Para isso, a especialista explica que as organizações precisam aprender a pedir as doações de forma objetiva e transparente. “Por que isso aumentou tanto na pandemia? Porque ficou muito claro para o que eram [as doações]. Eram para comprar cesta básica para aquela família que estava com fome, era para comprar as máscaras e os produtos de higiene. Quando existe essa clareza, as pessoas se sentem mais seguras em doar”, destaca.
Silvia comenta que, durante a pandemia, o voluntariado passou por fases. A primeira foi de medo, com a suspensão das atividades de várias organizações. Depois, houve uma conscientização e um aprendizado, momento em que as pessoas observaram de que forma poderiam contribuir para, posteriormente, agir.
“Acho que foi um momento de aprender que não é isso que vai parar o voluntariado. No fim, a solidariedade, a filantropia, a vontade de ajudar são ainda mais contagiosas que a Covid-19”, ressalta.
Apesar da adaptação que o momento de pandemia exige, Silvia acredita que a crise econômica vai impedir que o Brasil crie uma cultura de doação fortalecida. “Eu acredito que, obviamente, os recursos financeiros vão ficar mais escassos. A gente está enfrentando uma crise econômica que vai impactar também o bolso de quem doa”, finaliza a consultora, explicando que o trabalho das organizações na captação de recursos será ainda mais importante após a crise.
A IMPORTÂNCIA DA FILANTROPIA
“As pessoas não doam porque nós não pedimos. E, quando pedimos, nós não sabemos pedir”. Quem afirma isso é Custódio Pereira, presidente do Fórum Nacional das Instituições Filantrópicas (FONIF), que acrescenta que essa é uma questão que ultrapassa as culturas, ou seja, organizações como um todo têm dificuldades em comunicar sobre as doações e campanhas que realizam.
Segundo Pereira, a divulgação fraca sobre o trabalho das instituições filantrópicas faz com que a sociedade não conheça a fundo a importância do setor, o que também dificulta que as doações sejam realizadas em maior número.
Uma pesquisa realizada pelo FONIF, divulgada no ano passado, mostra que o Brasil possui hoje 11.868 entidades filantrópicas em atuação nas áreas de Educação, Saúde e Assistência Social. O estudo teve como base dados dos ministérios e da Receita Federal.

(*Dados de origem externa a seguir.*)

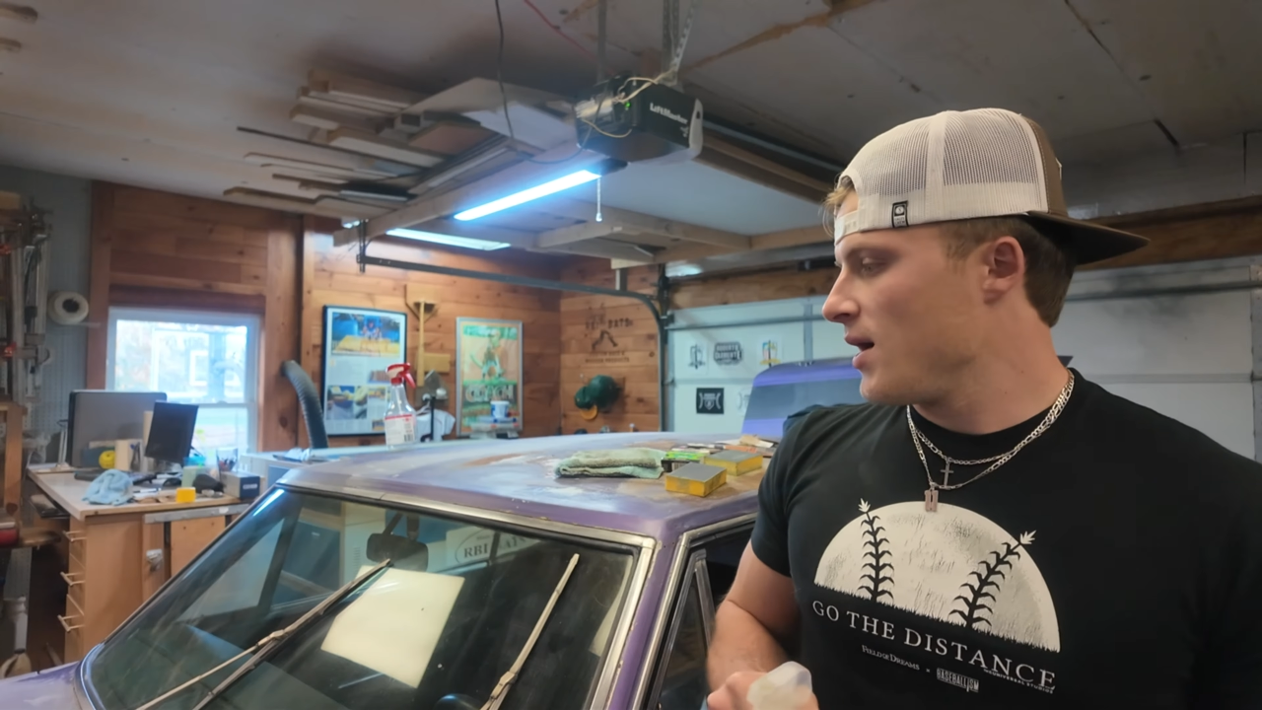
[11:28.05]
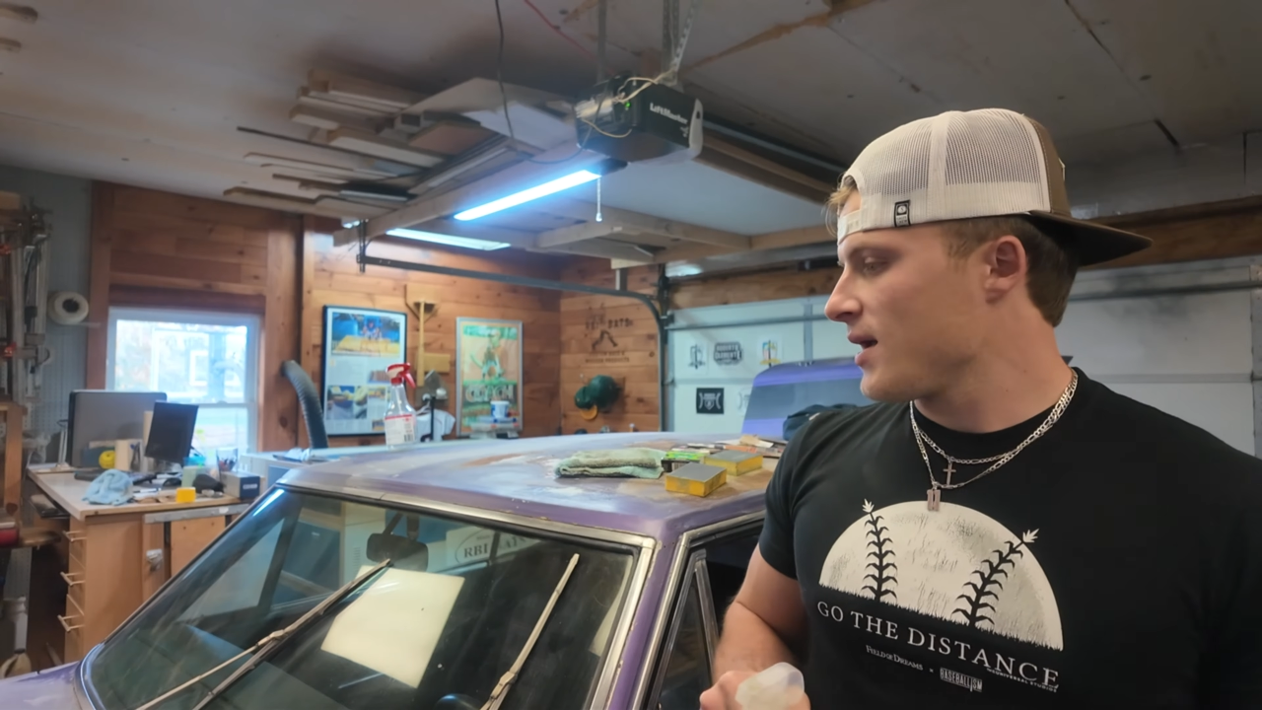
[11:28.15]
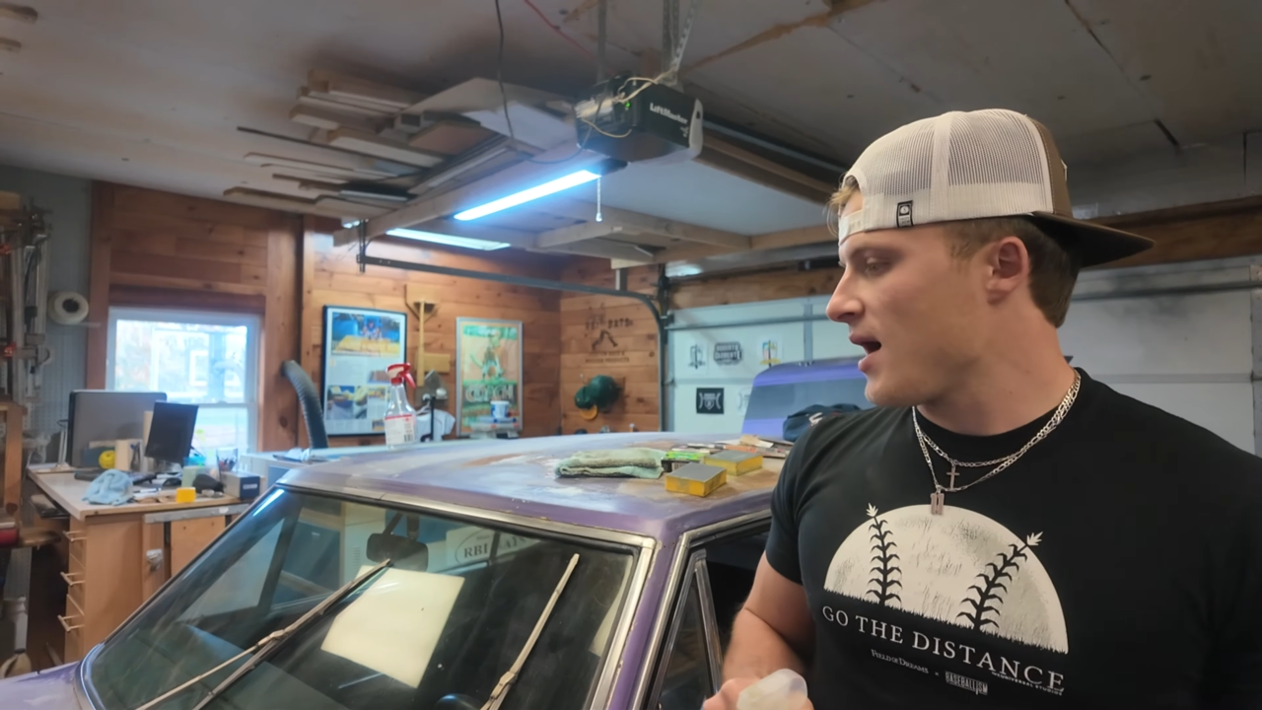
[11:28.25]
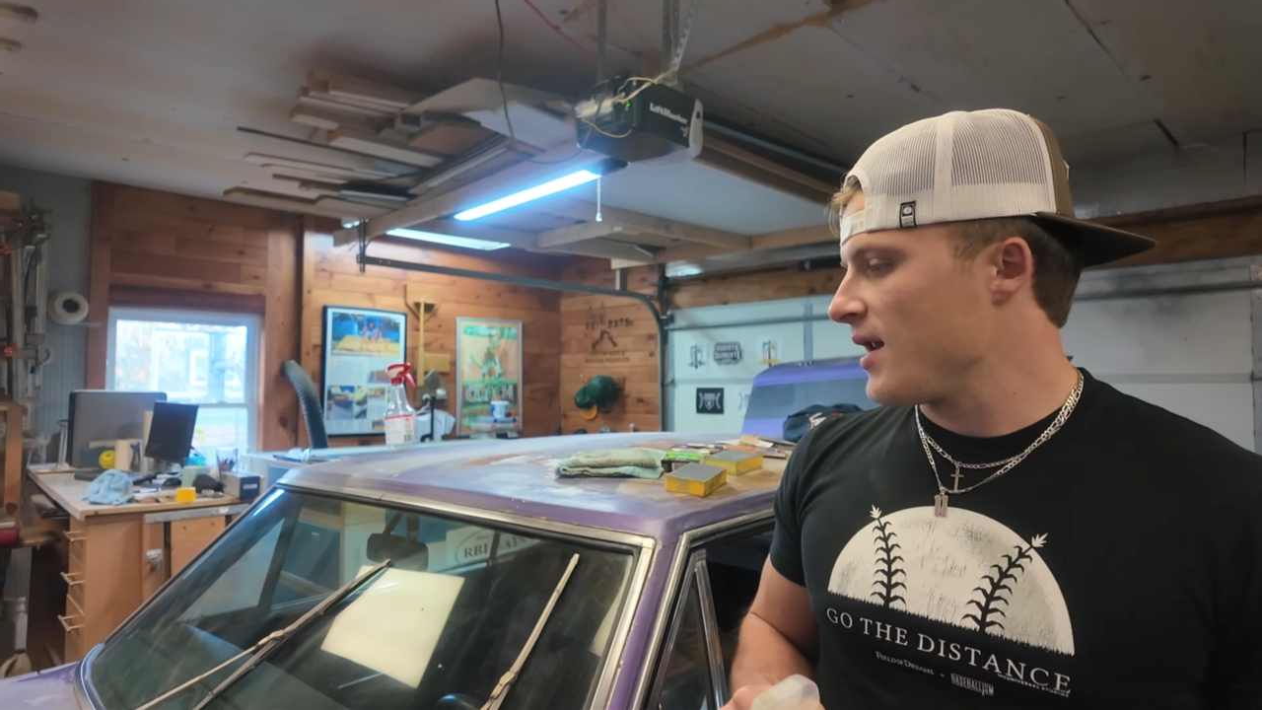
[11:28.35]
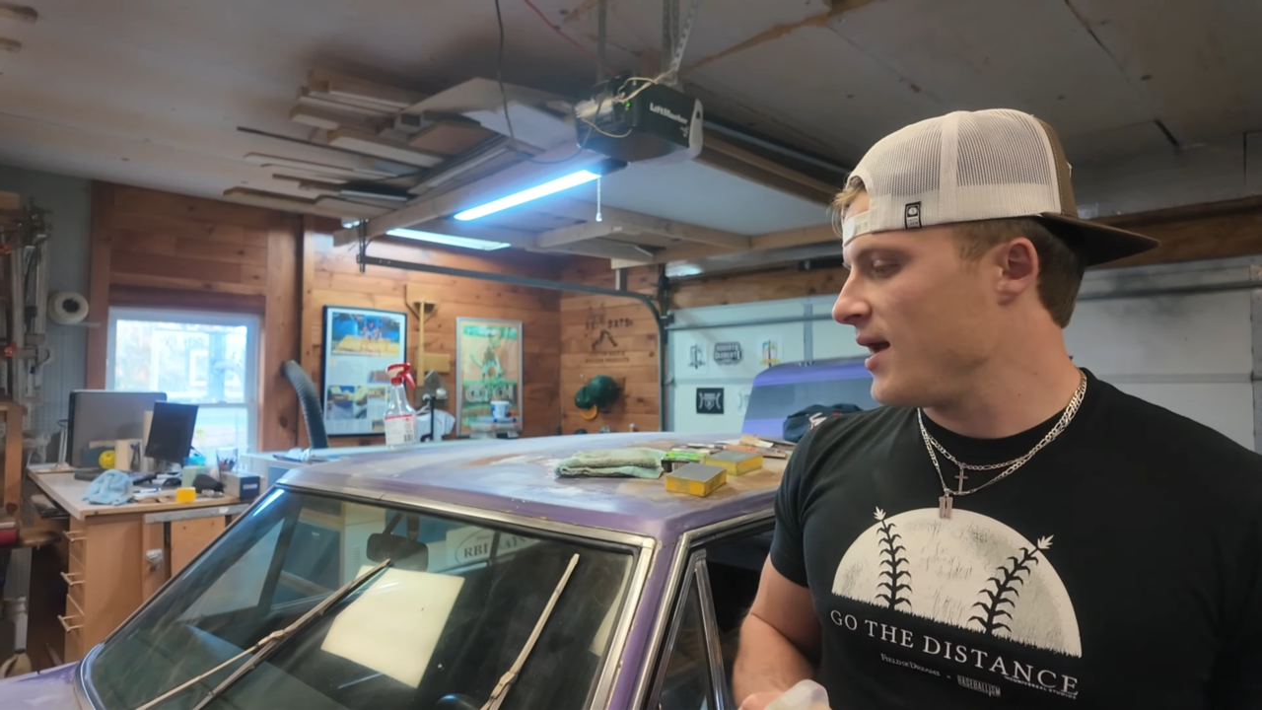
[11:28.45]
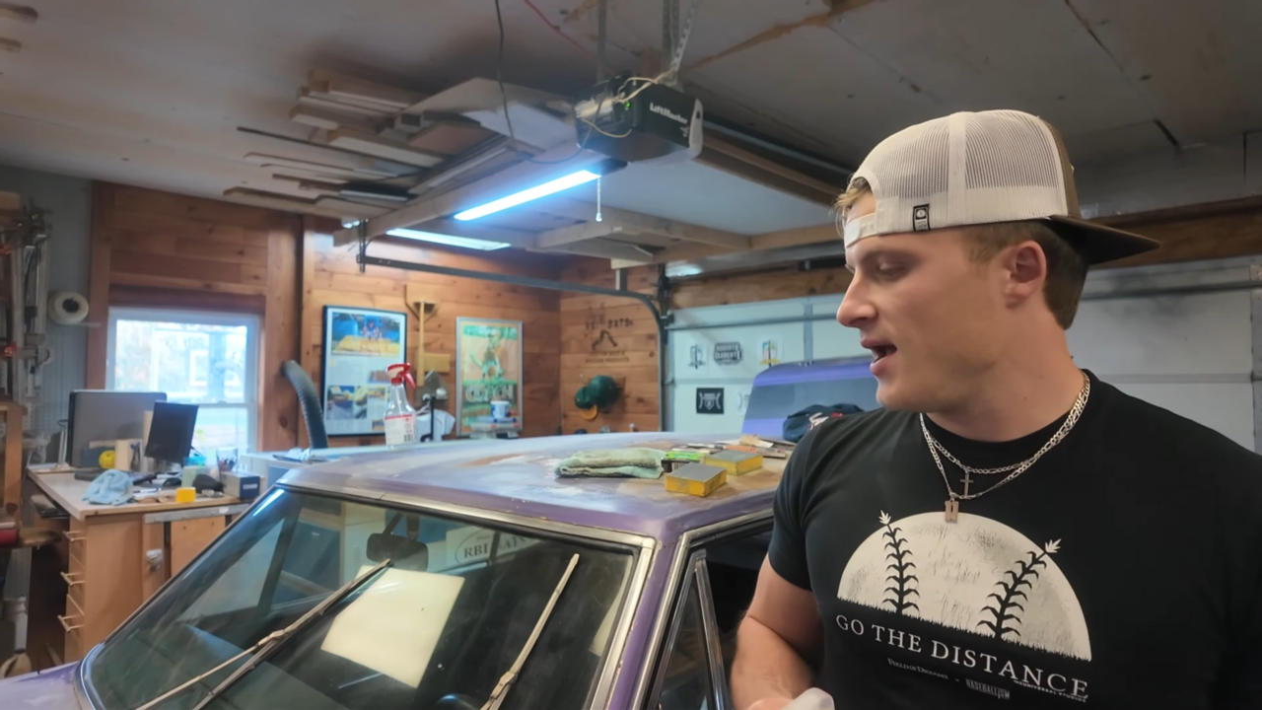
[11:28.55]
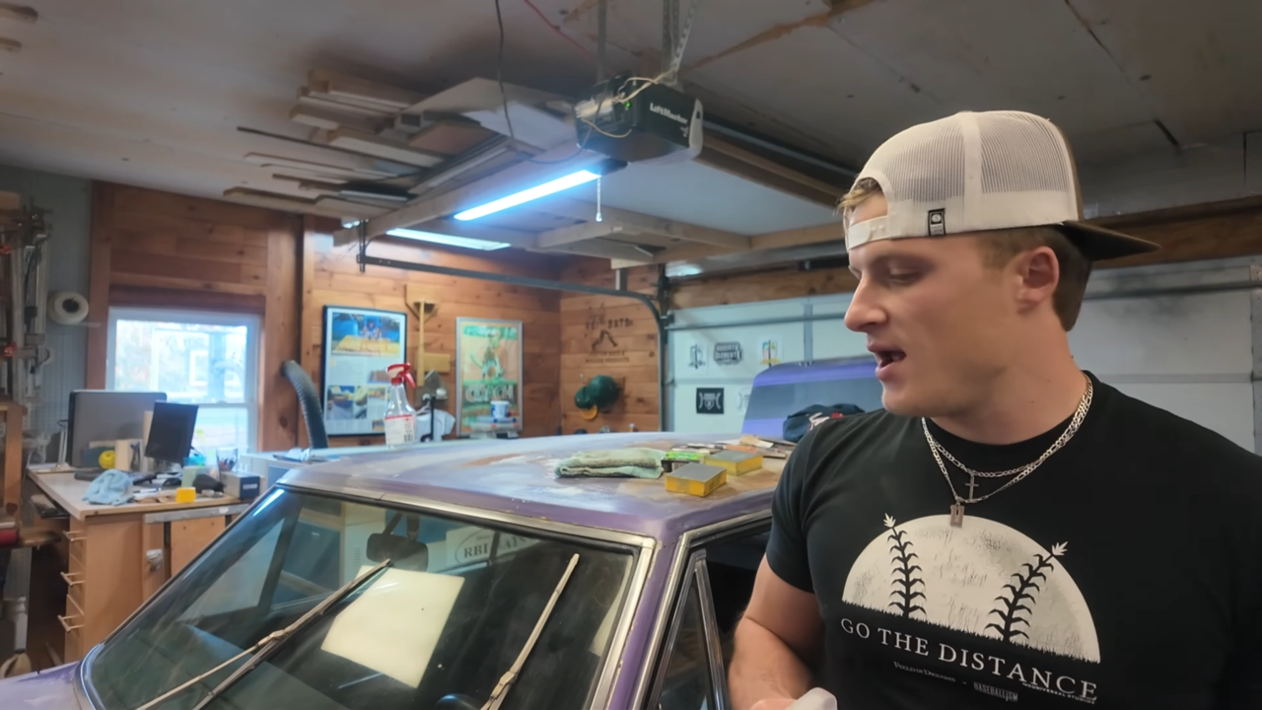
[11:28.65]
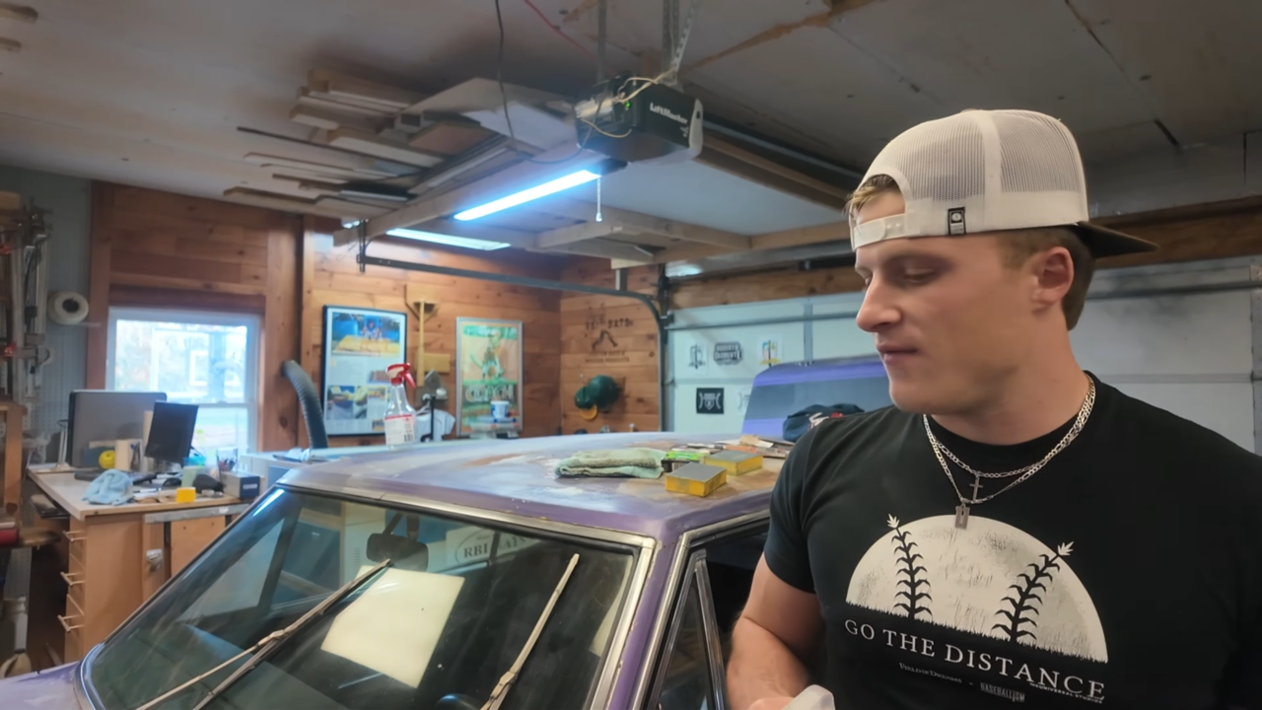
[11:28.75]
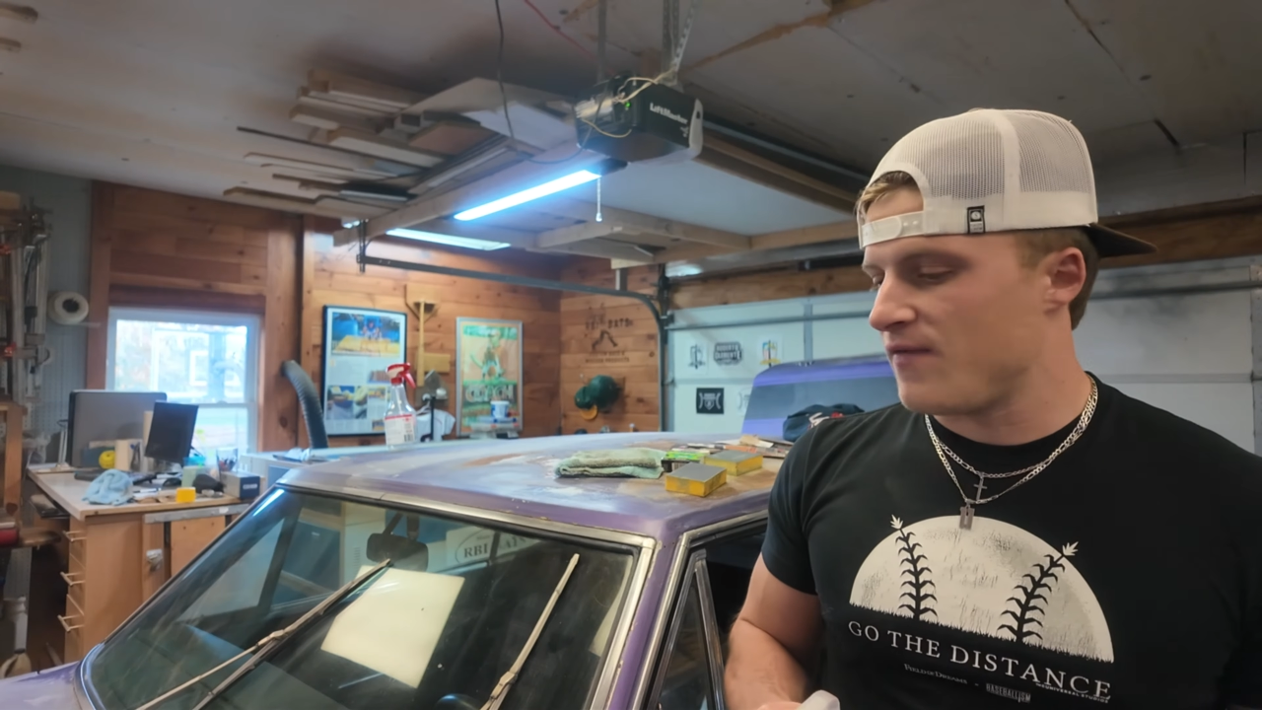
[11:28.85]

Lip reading: kind of hit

O FONIF também analisou qual o retorno que as instituições filantrópicas dão à sociedade e concluiu que, para cada R$ 1 recebido em imunidade tributária, o setor retorna R$ 7 à população.
“É um investimento que a sociedade e o Estado fazem, e tem um elevadíssimo retorno em valor e um elevadíssimo retorno na qualidade, porque nós estamos em três áreas que são essenciais”, comenta Pereira, lembrando que tais instituições empregam hoje 2,3 milhões de pessoas no país.
Assim como Silvia, o presidente do FONIF também ressalta a importância da profissionalização do captador de recursos para o crescimento da área, ou seja, se não houver pessoas capacitadas para a área, o setor não vai avançar. “Eu acho que terminada a pandemia, a tendência é que volte a ser o que era”, observa.
Além disso, o presidente do FONIF diz que os incentivos fiscais são importantes e que políticas que promovam repasses fiscais às instituições filantrópicas também são necessárias para que o setor cresça e tenha capacidade de ampliar o atendimento à população.
“Nós vivemos num país que, assim como os outros, tem uma cultura normal de doar. Mas nós estamos atrás de outros países no que diz respeito a uma política que permita às instituições filantrópicas sérias receberem mais recursos para fazer o trabalho que já fazem”, diz.
Para incentivar a cultura de doação no Brasil, o FONIF apresentou ao Congresso a proposta de criação da ‘Lei Rouanet da Educação’, que consiste na concessão de incentivos fiscais a pessoas físicas e jurídicas que façam doações para promover a melhoria do ensino no Brasil.
“Nós entregamos [a proposta] para o ministro da Educação, falamos com senadores, deputados, mas a coisa não decolou. No Brasil, fala-se muito de Educação, mas efetivamente nós não estamos dando a motivação fiscal para doações”, finaliza.